Behavior-Driven AI Development

Thursday, March 21, 2:00 - 5:00PM ET

 

Room: GHC 6501

Zoom Linkhttps://cmu.zoom.us/j/95515298320?pwd=eC9IcWtXNTlNS0E1aE9QWlZKQlY5UT09

Meeting ID: 95515298320

Passcode: FzPJ5D
 

 

Committee:

Adam Perer (HCII, CMU, Co-chair)

Jason I. Hong (HCII, CMU, Co-chair)

Kenneth Holstein (HCII, CMU)

Ameet Talwalkar (MLD, CMU)

Aditya Parameswaran (EECS, UC Berkeley)

 

Abstract:

Massive AI systems that can be guided with text prompts or fine-tuned with small datasets have enabled millions of people to prototype complex AI products. But it remains a significant challenge to go from an initial prototype to a robust, deployable model that is equitable, safe, and works for most users and edge cases. This challenge is compounded by the increasingly complex tasks for which AI is used, such as text and image generation, which do not have clearly defined metrics or evaluation methods. As it becomes easier and faster to create candidate AI systems, the brunt of development work moves from getting a system working towards the design problem of which AI system should be built and how it should behave.

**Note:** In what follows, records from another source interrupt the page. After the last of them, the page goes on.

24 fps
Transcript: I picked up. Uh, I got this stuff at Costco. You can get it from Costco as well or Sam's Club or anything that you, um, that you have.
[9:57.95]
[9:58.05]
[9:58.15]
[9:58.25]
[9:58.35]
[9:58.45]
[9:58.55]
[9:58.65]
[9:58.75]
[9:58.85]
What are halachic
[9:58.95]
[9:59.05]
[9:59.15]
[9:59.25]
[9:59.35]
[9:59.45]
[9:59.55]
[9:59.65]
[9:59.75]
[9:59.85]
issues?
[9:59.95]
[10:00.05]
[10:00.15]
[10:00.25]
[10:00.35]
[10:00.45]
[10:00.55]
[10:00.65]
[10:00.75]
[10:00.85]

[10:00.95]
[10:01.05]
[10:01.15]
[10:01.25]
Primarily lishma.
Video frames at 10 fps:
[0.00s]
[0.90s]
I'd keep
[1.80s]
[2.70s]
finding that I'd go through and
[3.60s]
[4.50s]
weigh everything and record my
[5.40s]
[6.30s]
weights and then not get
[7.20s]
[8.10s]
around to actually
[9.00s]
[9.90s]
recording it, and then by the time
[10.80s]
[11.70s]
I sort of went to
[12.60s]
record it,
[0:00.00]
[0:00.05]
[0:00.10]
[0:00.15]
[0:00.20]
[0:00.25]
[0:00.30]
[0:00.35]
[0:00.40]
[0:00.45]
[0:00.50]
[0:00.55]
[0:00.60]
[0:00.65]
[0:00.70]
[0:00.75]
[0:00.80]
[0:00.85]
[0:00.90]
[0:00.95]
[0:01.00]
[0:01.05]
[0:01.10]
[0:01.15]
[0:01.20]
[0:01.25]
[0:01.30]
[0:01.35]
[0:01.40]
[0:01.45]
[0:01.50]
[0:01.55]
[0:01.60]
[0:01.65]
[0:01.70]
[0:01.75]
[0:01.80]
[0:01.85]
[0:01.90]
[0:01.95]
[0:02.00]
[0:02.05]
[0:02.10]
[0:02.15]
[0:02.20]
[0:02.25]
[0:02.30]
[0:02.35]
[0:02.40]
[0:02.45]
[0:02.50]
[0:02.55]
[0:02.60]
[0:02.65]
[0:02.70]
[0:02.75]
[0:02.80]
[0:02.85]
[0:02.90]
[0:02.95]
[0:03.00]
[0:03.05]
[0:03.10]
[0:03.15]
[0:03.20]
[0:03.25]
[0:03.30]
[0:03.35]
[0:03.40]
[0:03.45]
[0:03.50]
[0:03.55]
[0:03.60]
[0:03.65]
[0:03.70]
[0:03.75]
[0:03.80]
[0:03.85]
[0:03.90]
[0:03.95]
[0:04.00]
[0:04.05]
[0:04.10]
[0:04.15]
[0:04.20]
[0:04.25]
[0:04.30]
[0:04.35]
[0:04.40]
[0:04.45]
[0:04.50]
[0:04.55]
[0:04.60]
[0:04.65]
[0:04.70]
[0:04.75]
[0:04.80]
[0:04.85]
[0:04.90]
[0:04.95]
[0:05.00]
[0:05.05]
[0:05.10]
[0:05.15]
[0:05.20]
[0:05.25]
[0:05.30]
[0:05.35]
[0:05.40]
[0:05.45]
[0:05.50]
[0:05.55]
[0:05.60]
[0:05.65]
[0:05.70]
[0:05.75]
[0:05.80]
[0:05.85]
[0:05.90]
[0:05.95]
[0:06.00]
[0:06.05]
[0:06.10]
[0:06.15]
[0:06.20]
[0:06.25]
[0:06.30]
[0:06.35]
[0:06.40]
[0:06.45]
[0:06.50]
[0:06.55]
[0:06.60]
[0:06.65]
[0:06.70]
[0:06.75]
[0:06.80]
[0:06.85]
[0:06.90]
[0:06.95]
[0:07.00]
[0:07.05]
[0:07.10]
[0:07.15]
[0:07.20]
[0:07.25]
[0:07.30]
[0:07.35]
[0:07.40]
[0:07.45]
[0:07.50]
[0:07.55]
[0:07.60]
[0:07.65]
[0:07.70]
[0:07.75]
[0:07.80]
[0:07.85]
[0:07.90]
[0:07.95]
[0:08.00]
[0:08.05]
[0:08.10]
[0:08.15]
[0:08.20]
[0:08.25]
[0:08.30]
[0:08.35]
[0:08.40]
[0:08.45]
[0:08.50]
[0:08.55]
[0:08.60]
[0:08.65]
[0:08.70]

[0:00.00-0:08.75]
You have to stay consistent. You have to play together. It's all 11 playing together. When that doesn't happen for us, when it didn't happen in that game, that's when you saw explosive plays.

This thesis proposes an AI development philosophy called behavior-driven AI development (BDAI) that centers the AI development lifecycle on the desired behaviors of complex AI systems. By centering development on a model's desired behaviors instead of the training data and model architecture, developers can focus on creating responsible AI systems that best fulfill end-user needs. 

In the first half of the thesis, I present a series of interviews, a theoretical framework, and a user study defining the core principles of BDAI. First, I describe qualitative interview studies with 27 practitioners investigating how they understand and improve behaviors of complex AI systems. Next, I introduce a theoretical framework that describes this process as a form of sensemaking and show how the framework can be used to describe and create AI development tools. I further show how insights into model behavior can be shown to end users to improve human-AI collaboration by calibrating end-users' reliance on model outputs.

In the second half of the thesis, I implement two systems that, combined, fulfill the requirements of the full sense-making process and BDAI workflow. I first introduce Zeno, an interactive platform that lets practitioners discover and validate behaviors across any AI system. I then describe Zeno Reports, a no-code tool built on Zeno for authoring interactive evaluation reports. Through case studies and real-world deployment, I show how AI analysis tools covering the sensemaking process can empower practitioners to develop more performant and equitable AI systems.